▸ Exercise instructions:
Could you copy every record exactly, leaving the pictures behind?

START Input for this task

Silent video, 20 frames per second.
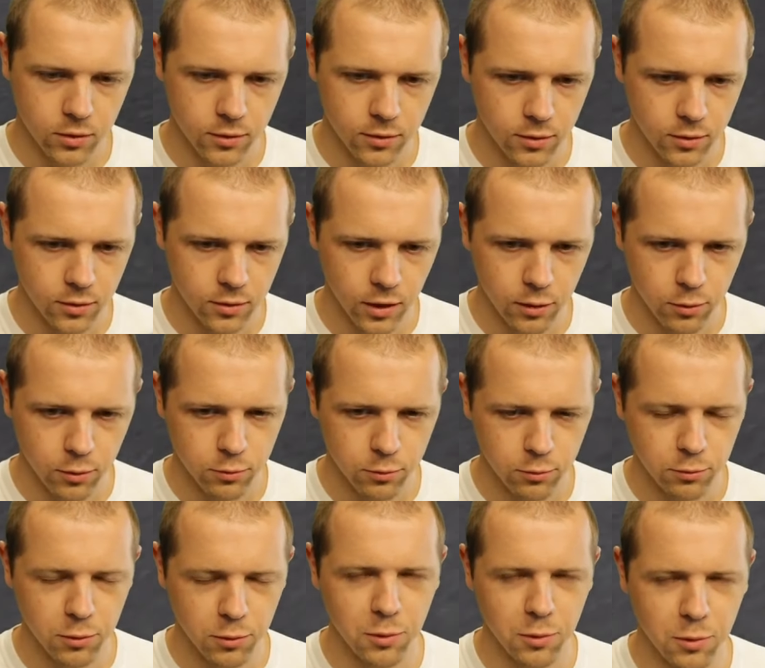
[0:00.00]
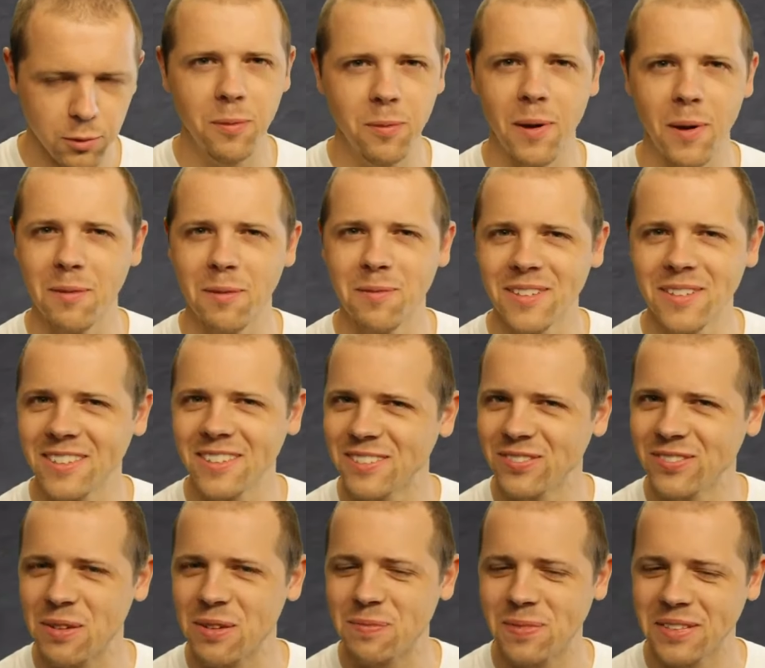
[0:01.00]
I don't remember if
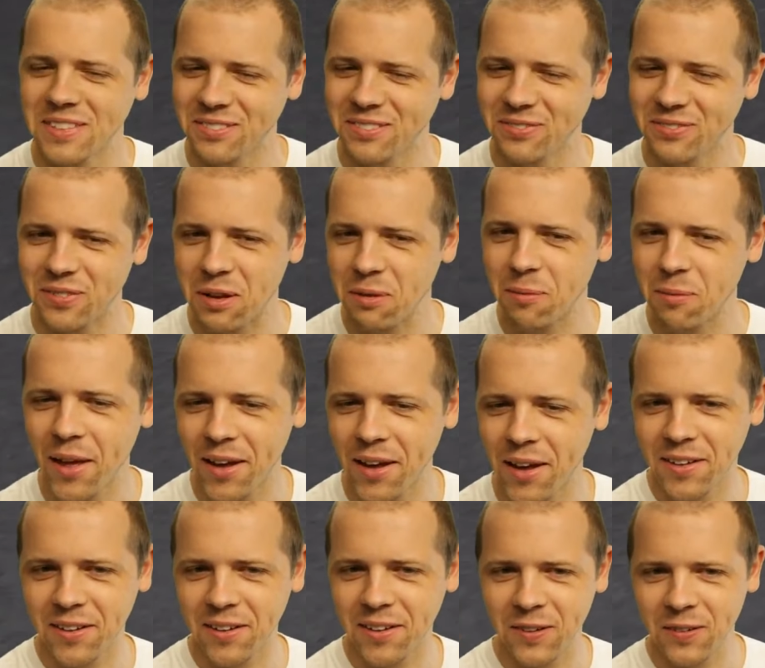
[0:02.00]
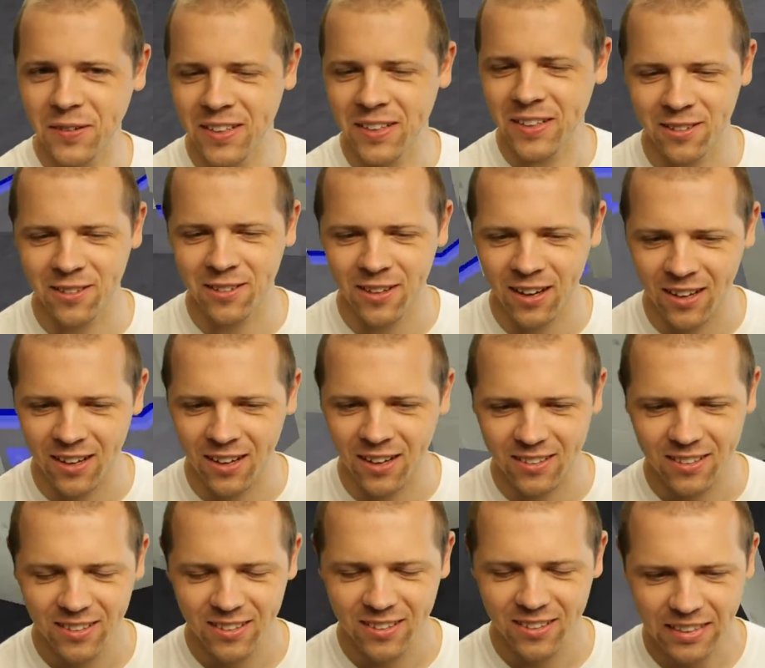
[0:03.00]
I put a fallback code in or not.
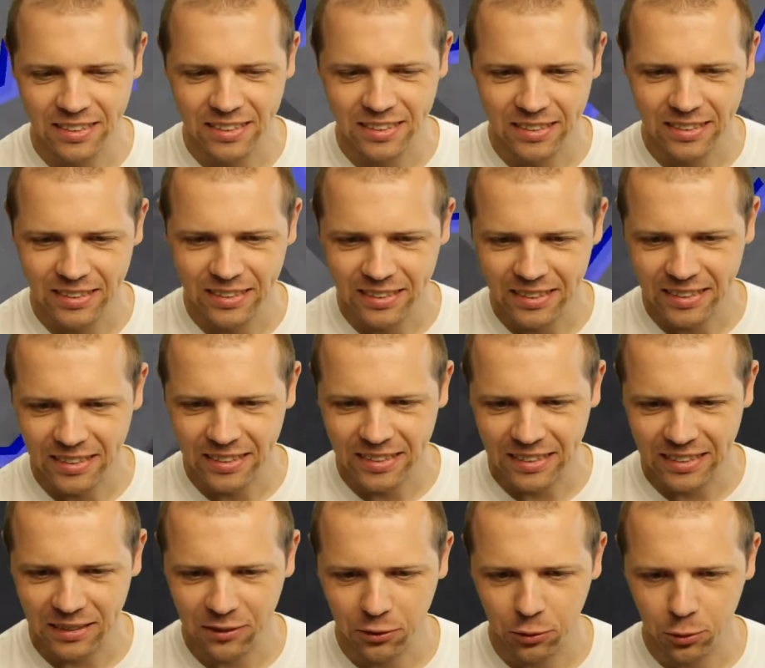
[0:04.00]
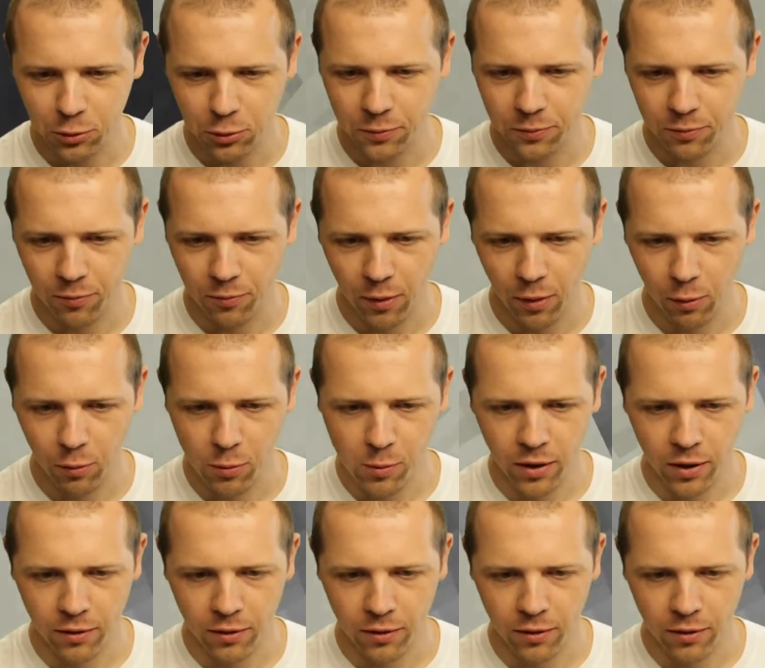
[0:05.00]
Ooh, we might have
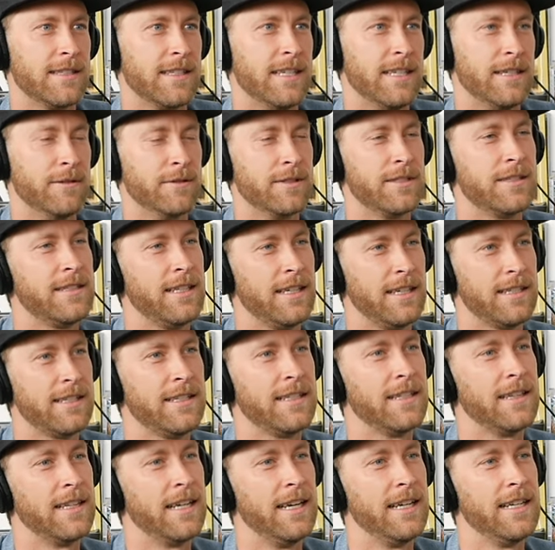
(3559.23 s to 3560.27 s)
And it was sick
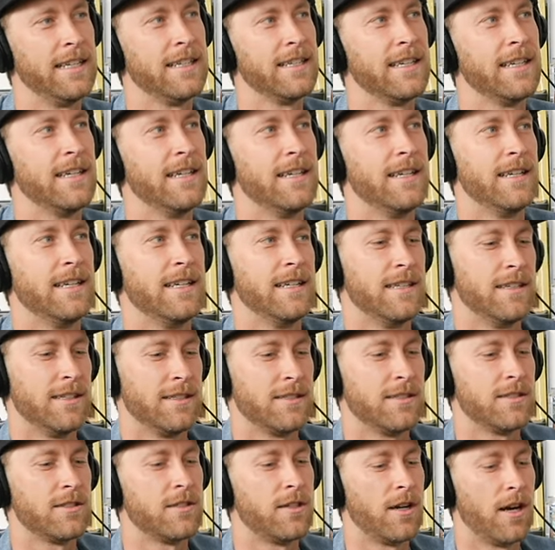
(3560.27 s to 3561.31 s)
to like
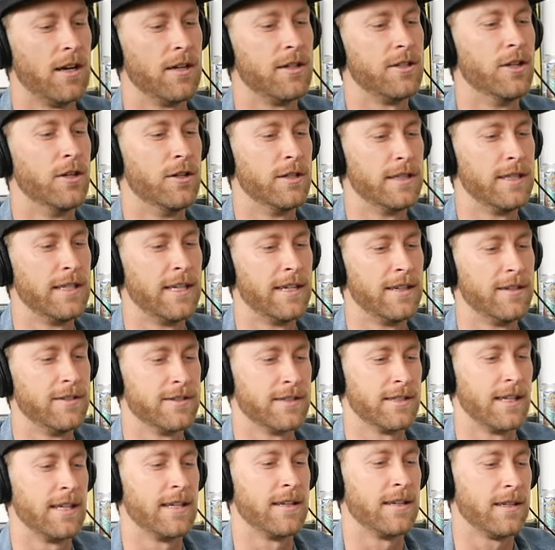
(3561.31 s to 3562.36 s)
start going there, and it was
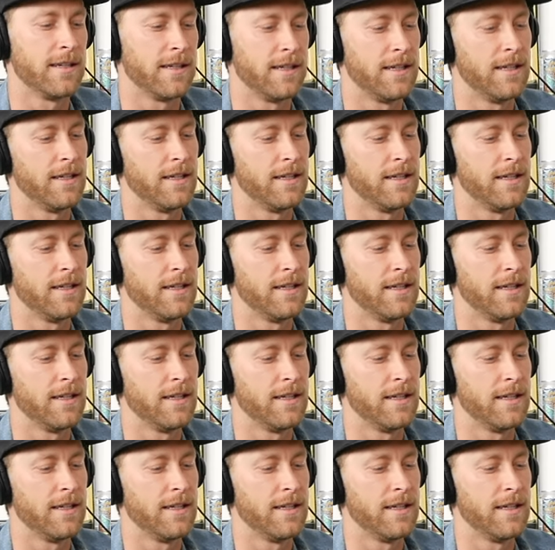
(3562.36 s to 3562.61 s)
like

END Input for this task

▸ Result below:
Silent video, 20 frames per second.
[0:00.00]
[0:01.00]
I don't remember if
[0:02.00]
[0:03.00]
I put a fallback code in or not.
[0:04.00]
[0:05.00]
Ooh, we might have
(3559.23 s to 3560.27 s)
And it was sick
(3560.27 s to 3561.31 s)
to like
(3561.31 s to 3562.36 s)
start going there, and it was
(3562.36 s to 3562.61 s)
like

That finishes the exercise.